I can tell you right now – a good promotion increases sales by fifty percent. A great promotion increases sales by maybe three or four times. Legendary is seven to eight.


For a real-life example, let’s look at Standard once it became a PT format; it rose 65%. So taking that to Type One, it would have….


4,950 tourneys.


Let’s even raise that some more: Let’s say that Type One has an astounding one-to-one ratio – which is completely unrealistic, but what the heck. We’ll say that for every sanctioned Vintage tournament, there was a backroom event. Wow.


Even then, you’re at 9900 tourneys – still a fifth of the Standard scene.


You know Vintage is a solid candy – but not a great one. The theorizing that every candy must be promoted to its fullest before you can”know” what it does is an obscene lie. Don’t propagate it.

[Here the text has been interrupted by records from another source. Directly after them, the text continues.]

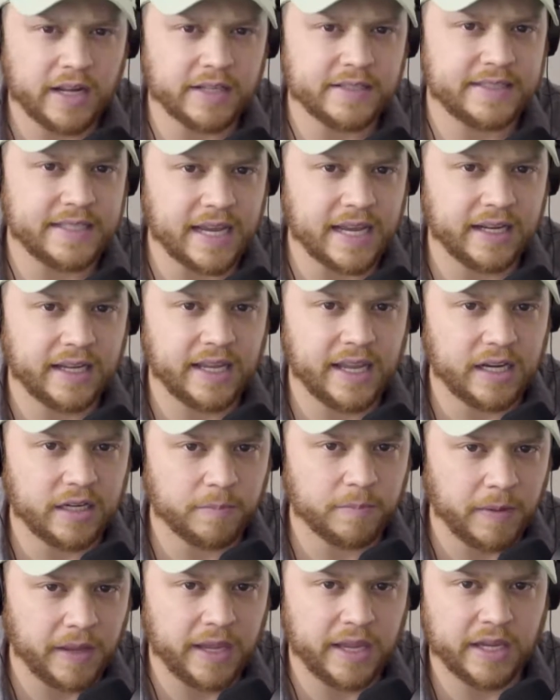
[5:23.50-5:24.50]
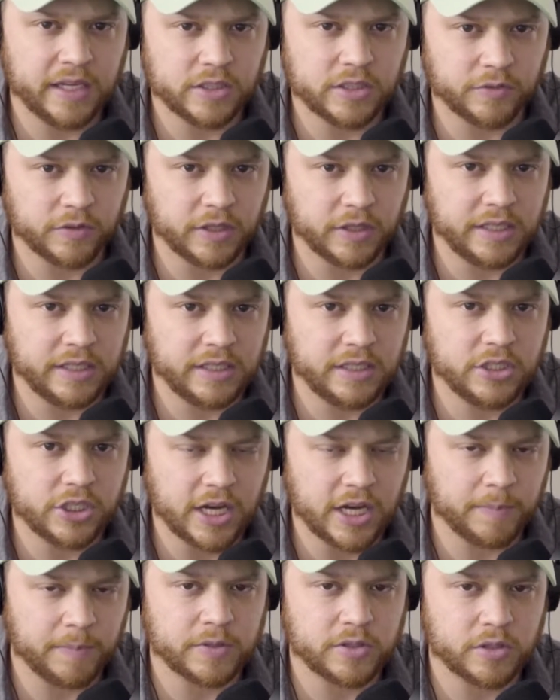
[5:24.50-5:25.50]
a dedicated page for each
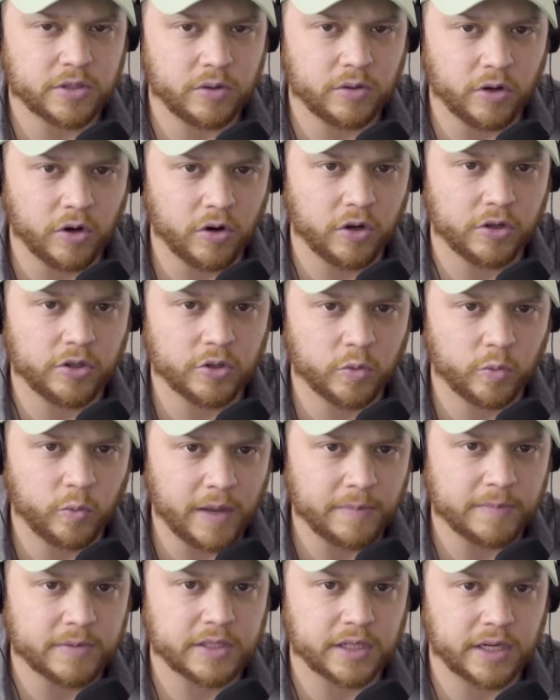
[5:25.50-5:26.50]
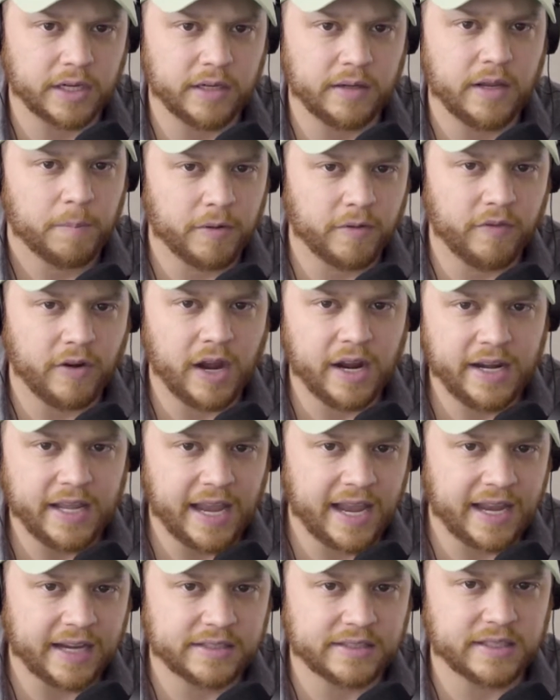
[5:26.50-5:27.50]
episode on your website, provide
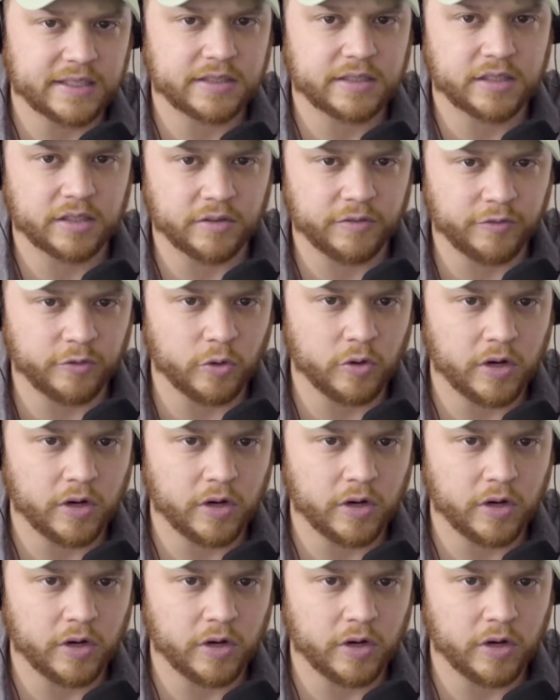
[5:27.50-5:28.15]
access to the full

* – I speak theoretically here. I’ve participated in at least twenty or thirty real-life OBC drafts, and not once have I ever cracked a Call of the Herd. Whoever the cattle are calling, I guarantee it’s not me. Maybe I should get call waiting.

** – Well, unless you’re in a deathmatch and are trying to prevent someone else from healing up… And yet I digress.

*** – This is a made-up figure. It could be more, could be less. But I guarantee you that Wizards knows who spends what.